Cover V07, I12
Article
Figure 1

dec98.tar


Managing Documentation with RCS

Robert Kiesling

Although the Revision Control System (RCS) is commonly used to manage source code in software projects, the package is useful in documentation projects, especially when managing documentation written by multiple authors through multiple revisions. Similarly, the file utilities tar and find, and the text processing utility awk, can be used singly or in conjunction with RCS to make distribution, archiving, and backup much easier. The project discussed in this article provides a good example of how RCS can be employed to manage conventional documents.

When asked to edit the anthology, Linux: The Complete Reference, 6th Edition, the publishers had only the text of the previous editions, which had been written by approximately 30 authors. Some of the articles had been superseded, some were no longer being maintained by their authors (they were written by authors of the Linux Documentation Project, and some turnover was inevitable), and some were technically out of date. Additionally, the anthology was to include several book-length manuscripts, one of which was undergoing revision at the time. To keep track of the revisions, RCS was pressed into service to manage this library of documents.

RCS, which was written by Walter F. Tichy and Paul Eggert, is not one program, but a suite of programs. It manages archives of revisions, checks documents in and out of the archives, views the revision logs, and manages keyword searches. RCS is distributed by the Free Software Foundation (FSF) under the GNU (General Public License). The rcsintro(1) manual page provides a quick introduction to the system.

Basic RCS Usage

The RCS suite of programs manages archives of text file revisions, version releases, and manages access to the revisions. The revisions are a series of diff output files that list the changes in each revision, with the initial document as the starting point.

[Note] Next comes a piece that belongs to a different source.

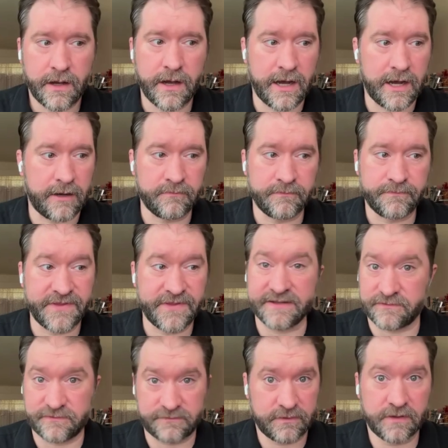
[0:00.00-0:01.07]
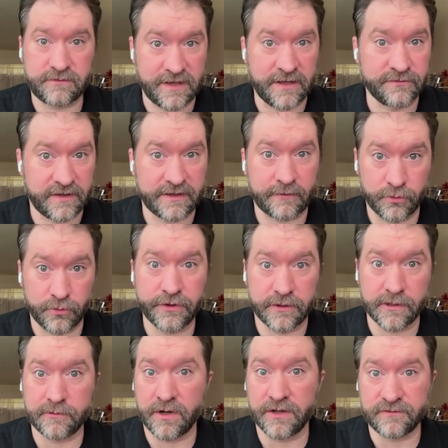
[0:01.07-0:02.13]
It sounds like a really
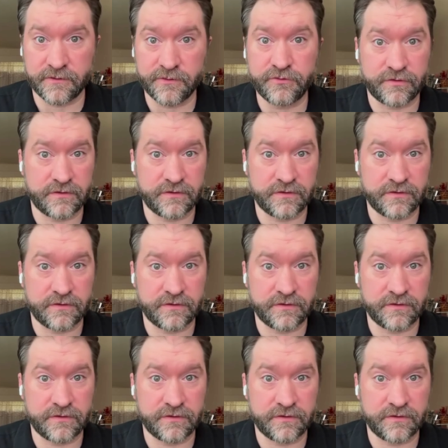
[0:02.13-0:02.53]
good resolution,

The ci program checks revisions into an archive; co checks versions out from an archive; rcs creates archives and manages their attributes; rlog prints the archives' revision logs; rcsmerge merges different sets of revisions into one; and rcsdiff is a front end for diff and diff3. The rcsintor(1) manual page provides an overview of the programs (see Figure 1).

The first step in organizing the huge amounts of text for the Linux book was to set up an RCS archive for each article. The individual archives incorporated the initial revision. In this case, the initial revisions were the text of the previous edition. By default, RCS stores its archives in a subdirectory, ./RCS, and this directory structure was maintained for ease of archiving and backup as described below.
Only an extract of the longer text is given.